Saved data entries
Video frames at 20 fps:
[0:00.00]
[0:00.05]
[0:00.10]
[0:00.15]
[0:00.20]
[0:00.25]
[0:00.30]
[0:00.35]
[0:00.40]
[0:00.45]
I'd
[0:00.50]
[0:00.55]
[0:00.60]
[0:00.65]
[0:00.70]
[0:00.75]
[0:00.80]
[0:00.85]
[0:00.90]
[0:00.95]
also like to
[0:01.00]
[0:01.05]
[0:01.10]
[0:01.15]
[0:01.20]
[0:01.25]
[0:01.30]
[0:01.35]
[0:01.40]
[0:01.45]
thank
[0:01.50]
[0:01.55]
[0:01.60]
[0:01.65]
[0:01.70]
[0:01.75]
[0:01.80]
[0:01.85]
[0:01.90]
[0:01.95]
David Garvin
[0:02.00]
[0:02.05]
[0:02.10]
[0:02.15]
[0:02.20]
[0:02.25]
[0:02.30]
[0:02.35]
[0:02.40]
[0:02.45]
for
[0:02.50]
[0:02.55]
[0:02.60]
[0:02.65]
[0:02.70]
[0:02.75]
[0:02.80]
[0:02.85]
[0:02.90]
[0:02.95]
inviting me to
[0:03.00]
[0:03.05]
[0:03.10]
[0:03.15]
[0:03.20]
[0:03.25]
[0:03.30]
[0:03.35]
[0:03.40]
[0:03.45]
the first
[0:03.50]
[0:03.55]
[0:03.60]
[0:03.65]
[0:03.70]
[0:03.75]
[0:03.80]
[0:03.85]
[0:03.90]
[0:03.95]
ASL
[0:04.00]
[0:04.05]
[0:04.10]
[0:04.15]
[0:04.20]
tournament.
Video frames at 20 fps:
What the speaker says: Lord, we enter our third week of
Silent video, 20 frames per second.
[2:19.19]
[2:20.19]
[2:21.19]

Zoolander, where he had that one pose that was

Goal of the exercise
Reproduce every record above exactly as it is written.

Problem solution
Video frames at 20 fps:
[0:00.00]
[0:00.05]
[0:00.10]
[0:00.15]
[0:00.20]
[0:00.25]
[0:00.30]
[0:00.35]
[0:00.40]
[0:00.45]
I'd
[0:00.50]
[0:00.55]
[0:00.60]
[0:00.65]
[0:00.70]
[0:00.75]
[0:00.80]
[0:00.85]
[0:00.90]
[0:00.95]
also like to
[0:01.00]
[0:01.05]
[0:01.10]
[0:01.15]
[0:01.20]
[0:01.25]
[0:01.30]
[0:01.35]
[0:01.40]
[0:01.45]
thank
[0:01.50]
[0:01.55]
[0:01.60]
[0:01.65]
[0:01.70]
[0:01.75]
[0:01.80]
[0:01.85]
[0:01.90]
[0:01.95]
David Garvin
[0:02.00]
[0:02.05]
[0:02.10]
[0:02.15]
[0:02.20]
[0:02.25]
[0:02.30]
[0:02.35]
[0:02.40]
[0:02.45]
for
[0:02.50]
[0:02.55]
[0:02.60]
[0:02.65]
[0:02.70]
[0:02.75]
[0:02.80]
[0:02.85]
[0:02.90]
[0:02.95]
inviting me to
[0:03.00]
[0:03.05]
[0:03.10]
[0:03.15]
[0:03.20]
[0:03.25]
[0:03.30]
[0:03.35]
[0:03.40]
[0:03.45]
the first
[0:03.50]
[0:03.55]
[0:03.60]
[0:03.65]
[0:03.70]
[0:03.75]
[0:03.80]
[0:03.85]
[0:03.90]
[0:03.95]
ASL
[0:04.00]
[0:04.05]
[0:04.10]
[0:04.15]
[0:04.20]
tournament.
Video frames at 20 fps:
What the speaker says: Lord, we enter our third week of
Silent video, 20 frames per second.
[2:19.19]
[2:20.19]
[2:21.19]

Zoolander, where he had that one pose that was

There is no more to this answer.